Illinois State Trooper Jason Wilson began training for violent intruder procedures in October, 2012. Two months later, 26 lives were taken by a single gunman at the massacre at Sandy Hook Elementary in Newtown, Conn.
“That really seemed to touch off this type of training,” Wilson said. After Sandy Hook, a movement began to train everyone from preschool to college age about what actions to take in the event of a violent intruder.
Last spring, Knox joined that movement and hosted a presentation by Wilson called Active Shooter Civilian Response.
Wilson was brought to Knox by Director of Government and Community Relations Karrie Heartlein and Disaster Corps, a new club at Knox dedicated to preparing the student body for emergencies.
President of Disaster Corps Jasmine Artis remembers the event as a success that garnered lots of student interest and a high turnout. The sophomore attributes this to the relevancy of the issue to college students. “Periodically there are incidents throughout the U.S. when someone will come and shoot up the school,” Artis said. “We felt it would be important for students to know how to react to that in a manner that would help alleviate the issue to a certain degree.”

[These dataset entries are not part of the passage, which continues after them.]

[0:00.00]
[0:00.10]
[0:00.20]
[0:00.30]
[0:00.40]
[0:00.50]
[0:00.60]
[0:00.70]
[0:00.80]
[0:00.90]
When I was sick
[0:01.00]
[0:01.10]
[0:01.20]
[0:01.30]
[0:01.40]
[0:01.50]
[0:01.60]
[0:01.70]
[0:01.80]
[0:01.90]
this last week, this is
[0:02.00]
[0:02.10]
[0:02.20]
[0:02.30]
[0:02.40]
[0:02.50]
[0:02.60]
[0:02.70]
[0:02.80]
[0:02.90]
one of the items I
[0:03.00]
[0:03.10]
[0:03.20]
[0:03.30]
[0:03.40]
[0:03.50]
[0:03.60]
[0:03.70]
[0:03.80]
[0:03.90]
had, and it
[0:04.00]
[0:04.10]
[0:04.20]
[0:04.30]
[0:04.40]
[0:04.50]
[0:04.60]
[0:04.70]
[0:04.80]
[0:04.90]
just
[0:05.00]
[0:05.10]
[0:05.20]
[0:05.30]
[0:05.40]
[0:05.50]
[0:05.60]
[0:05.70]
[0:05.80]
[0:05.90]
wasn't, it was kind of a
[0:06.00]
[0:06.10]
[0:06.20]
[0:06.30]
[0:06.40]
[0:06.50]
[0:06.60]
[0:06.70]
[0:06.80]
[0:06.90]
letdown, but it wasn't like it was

Workshops aren’t the only steps being taken to keep the Knox community safe.
Over the summer, an email from Campus Safety officer Dan Robinson was sent to the campus bulletin about the the new and updated emergency procedures of Knox College.
The purple and yellow document lists recommended actions for multiple emergencies, one of which may have caught the reader’s attention more quickly than the others.

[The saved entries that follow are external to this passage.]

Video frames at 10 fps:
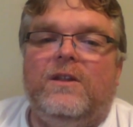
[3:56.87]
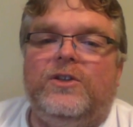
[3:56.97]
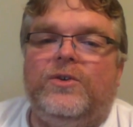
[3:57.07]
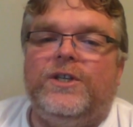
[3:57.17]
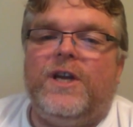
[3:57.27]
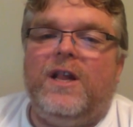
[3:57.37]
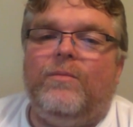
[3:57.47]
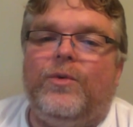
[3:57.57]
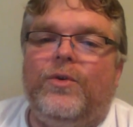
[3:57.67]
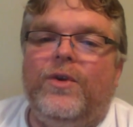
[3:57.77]
George's
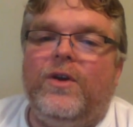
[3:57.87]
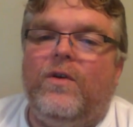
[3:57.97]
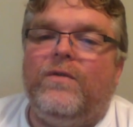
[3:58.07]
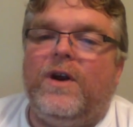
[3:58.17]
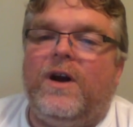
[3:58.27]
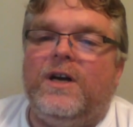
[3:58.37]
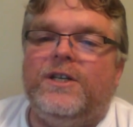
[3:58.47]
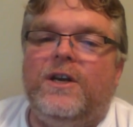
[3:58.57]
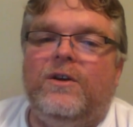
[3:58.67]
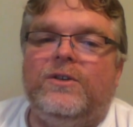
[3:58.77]
Island Brewing over at
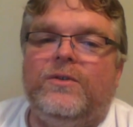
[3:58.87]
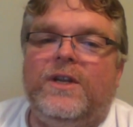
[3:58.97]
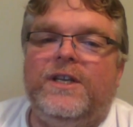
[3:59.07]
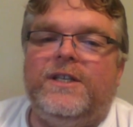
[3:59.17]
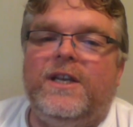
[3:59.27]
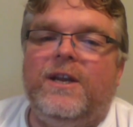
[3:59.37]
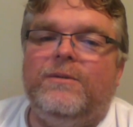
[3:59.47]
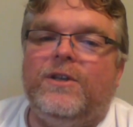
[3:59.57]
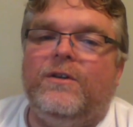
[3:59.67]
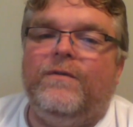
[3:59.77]
Auction House released the names of their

At the bottom lefthand corner is a box titled “ACTIVE SHOOTER” in all caps.
Robinson, who contributed to the creation of this document, said the phrase was new to the document, which was updated from the previous procedures.

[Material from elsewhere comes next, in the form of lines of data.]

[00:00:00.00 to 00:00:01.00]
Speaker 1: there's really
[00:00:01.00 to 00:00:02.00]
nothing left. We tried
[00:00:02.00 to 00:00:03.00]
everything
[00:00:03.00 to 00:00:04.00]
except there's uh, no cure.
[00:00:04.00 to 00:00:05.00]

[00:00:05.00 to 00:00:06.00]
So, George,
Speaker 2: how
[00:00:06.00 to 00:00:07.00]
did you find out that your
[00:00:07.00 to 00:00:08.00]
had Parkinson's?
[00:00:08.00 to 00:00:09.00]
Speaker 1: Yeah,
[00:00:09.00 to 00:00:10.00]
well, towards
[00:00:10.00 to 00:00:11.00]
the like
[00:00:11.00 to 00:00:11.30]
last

“Everybody understands what an active shooter is,” Robinson said. “So we gave everybody what we thought would be useful advice.”
Many people on campus including other Campus Safety employees, senior staff, and the communications office were involved in the making of the document.
Knox’s new response guidelines in an active shooter scenario advises students to lock doors, barricade rooms and silence electronic devices, among other precautions. Upon reviewing Knox’s new guidelines, Wilson found it to be similar to what he teaches and consistent with the national movement on these issues.
“It’s unfortunate that this has become something that we need to train nearly every individual in the country,” said Wilson, who wants people to understand that “they can react and act to a situation like this with a good solid plan that doesn’t include sitting in the corner and hoping for the police officers to show up.”
According to the FBI, 66.9 percent of active shooter attacks between 2000 and 2013 ended before the police arrived on the scene.
At Robinson’s request, Wilson is currently scheduled to return to Knox this October to give the same presentation again on responding to an active shooter scenario.
While Wilson advocates for the awareness of the possibility of an active shooter, he tries to keep the risk in context as well.
“It’s an issue that we need to address but it’s not something we need to focus on by itself.” At the end of his training session, he usually leaves the audience with one message:
“If I could give you my best life saving tip, it’s to wear your seatbelt.”